I’m wondering if it’s safe to assume that users will not call my gradient library from multiple Python threads simultaneously

IE, are there reasons to support this use-case?

It seems current PyTorch doesn’t fully support this use case either, thread-global storage for .grad means that two different Python threads can interfere with each other, example https://gist.github.com/yaroslavvb/e53c83c40c8385cd90cdc15c7c61fa63

I don’t think we took any particular attention to this case appart from: “It should not deadlock”, “It should compute correct gradients”.
For the absence of thread-local storage, my feeling as a python user was that, unless you redeclare something in your new thread, everything is global to all threads.
In particular if you want to do learning in multiple threads (not that it is a useful thing to do), you should have two different models to do that.
You think we should document / change this behavior?

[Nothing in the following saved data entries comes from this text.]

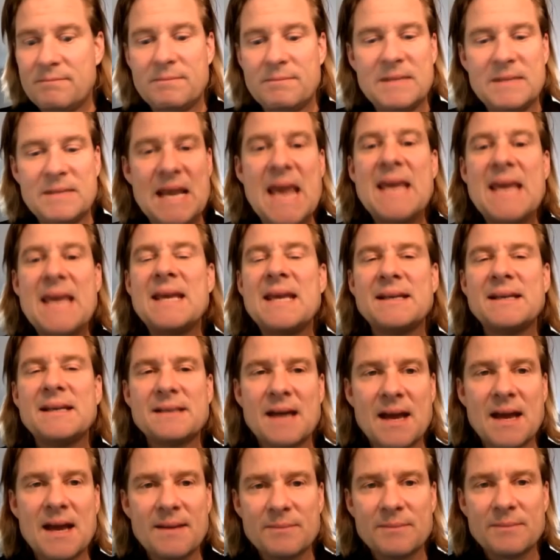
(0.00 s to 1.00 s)
taking
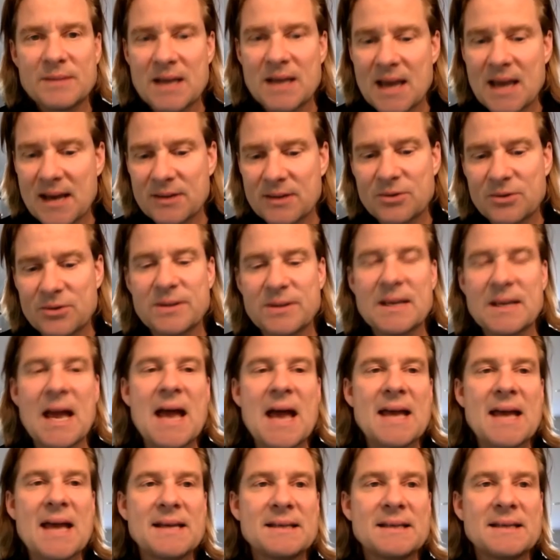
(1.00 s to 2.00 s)
time to
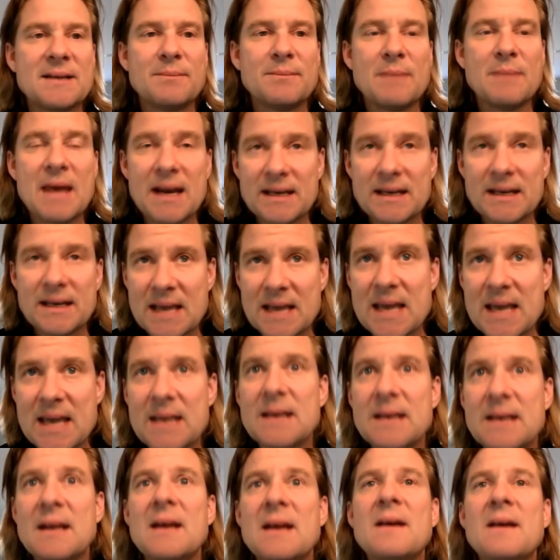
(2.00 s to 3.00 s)
exercise and
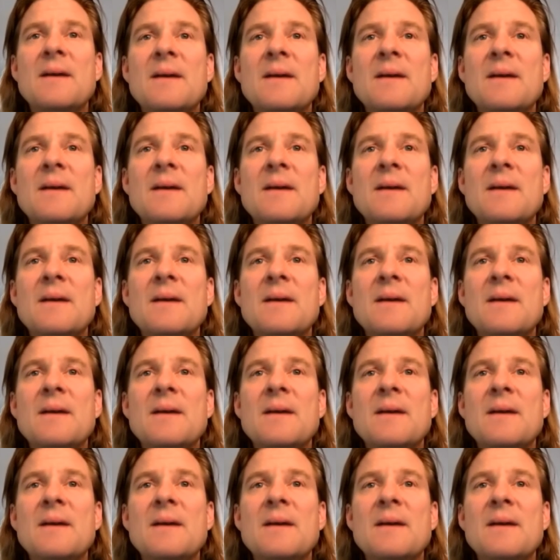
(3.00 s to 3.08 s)
meditate,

Documenting this would be useful. In particular the fact that there’s global autograd engine shared among Python threads, and that a call into backward will block until all concurrent .backward calls complete. Perhaps here? https://pytorch.org/docs/stable/autograd.html#torch.Tensor.backward

Disallowing concurrent backward calls in a process seems fine since Python support for concurrency is not great.

The Python Global Interpreter Lock or GIL, in simple words, is a mutex (or a lock) that allows only one thread to hold the control of the Python interpreter. All the GIL does is make sure only one thread is executing Python code at a time; control still switches between threads. What the GIL prevents then, is making use of more than one CPU core or separate CPUs to run threads in parallel.

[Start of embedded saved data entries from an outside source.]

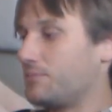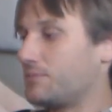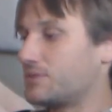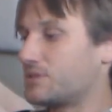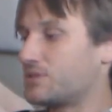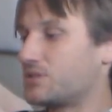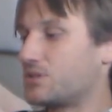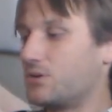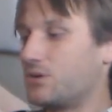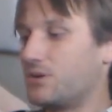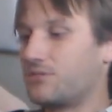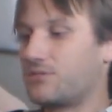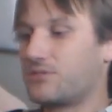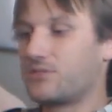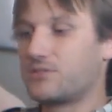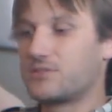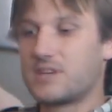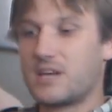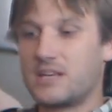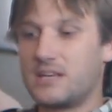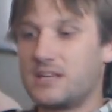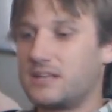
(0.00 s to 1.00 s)
So if
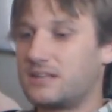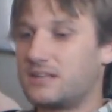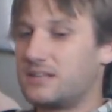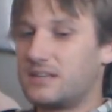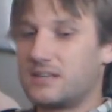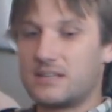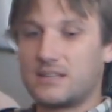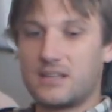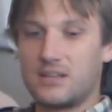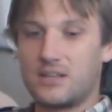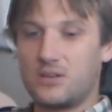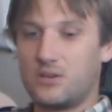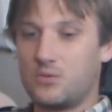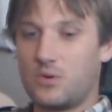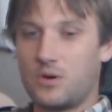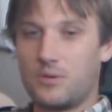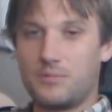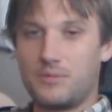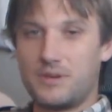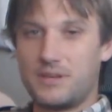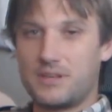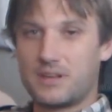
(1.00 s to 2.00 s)
there's anything that you
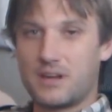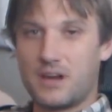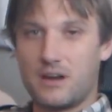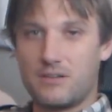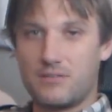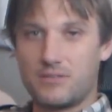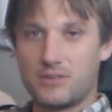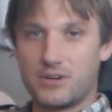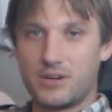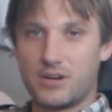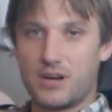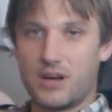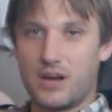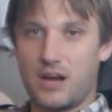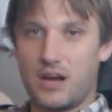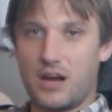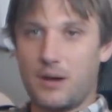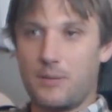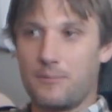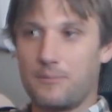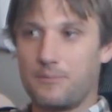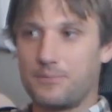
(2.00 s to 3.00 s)
want me to cover,
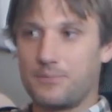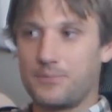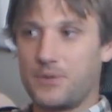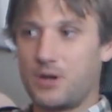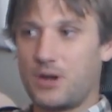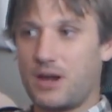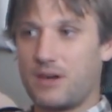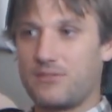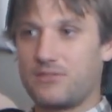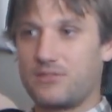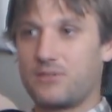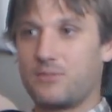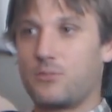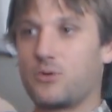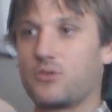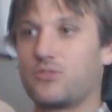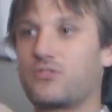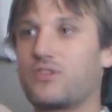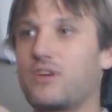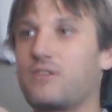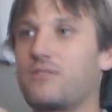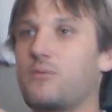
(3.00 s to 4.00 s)
I have some more
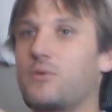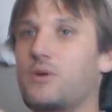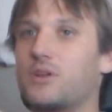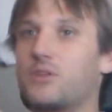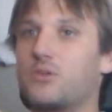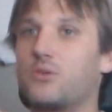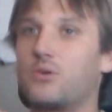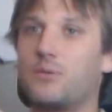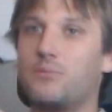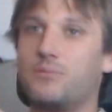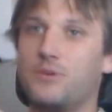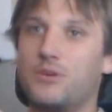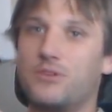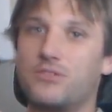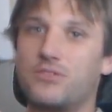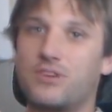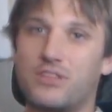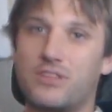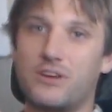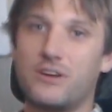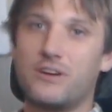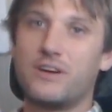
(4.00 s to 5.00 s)
stuff I want to do on
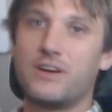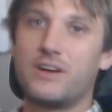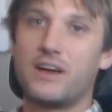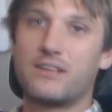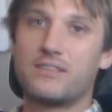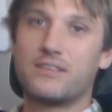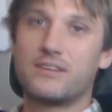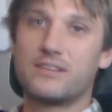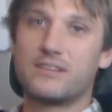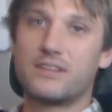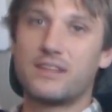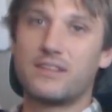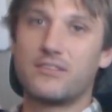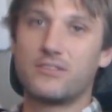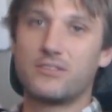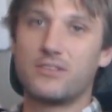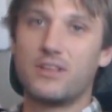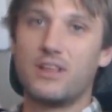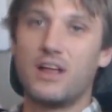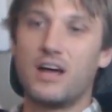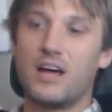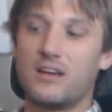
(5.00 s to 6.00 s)
music theory. I think that there's
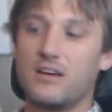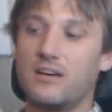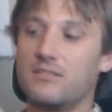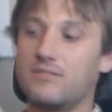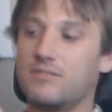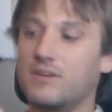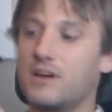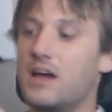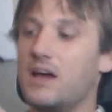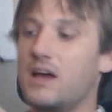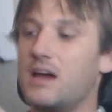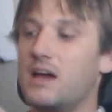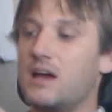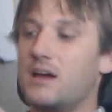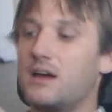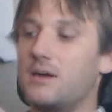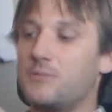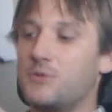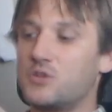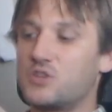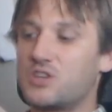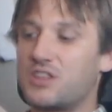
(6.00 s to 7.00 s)
a lot of
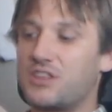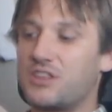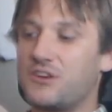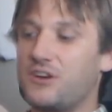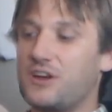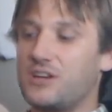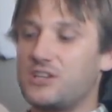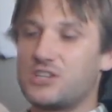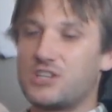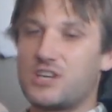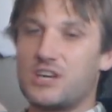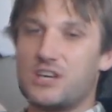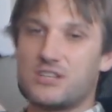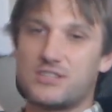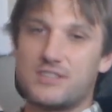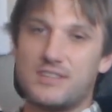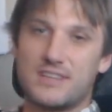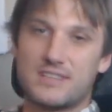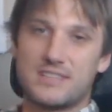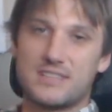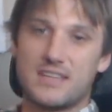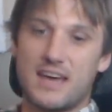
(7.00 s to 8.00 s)
music theory
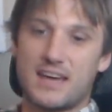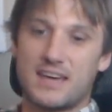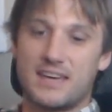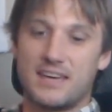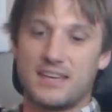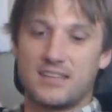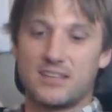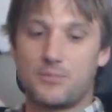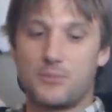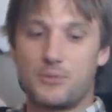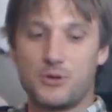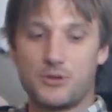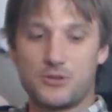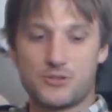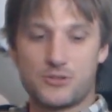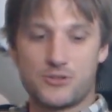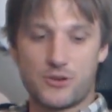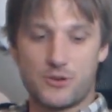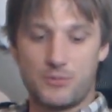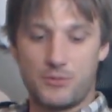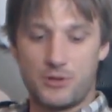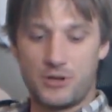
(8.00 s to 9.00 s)
education that's lacking in the
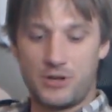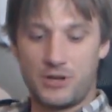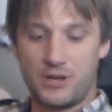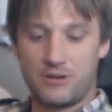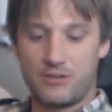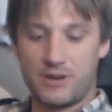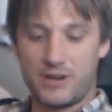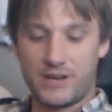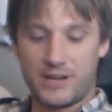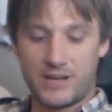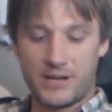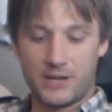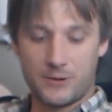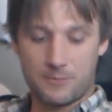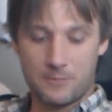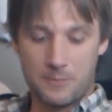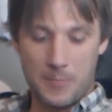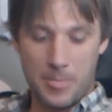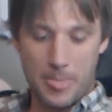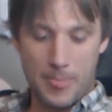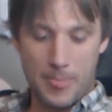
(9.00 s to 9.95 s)
producer community right now.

Python threading is great for creating a responsive GUI, or for handling multiple short web requests where I/O is the bottleneck more than the Python code. It is not suitable for parallelizing computationally intensive Python code, stick to the multiprocessing module for such tasks or delegate to a dedicated external library. For actual parallelization in Python, you should use the multiprocessing module to fork multiple processes that execute in parallel (due to the global interpreter lock, Python threads provide interleaving, but they are in fact executed serially, not in parallel, and are only useful when interleaving I/O operations). However, threading is still an appropriate model if you want to run multiple I/O-bound tasks simultaneously.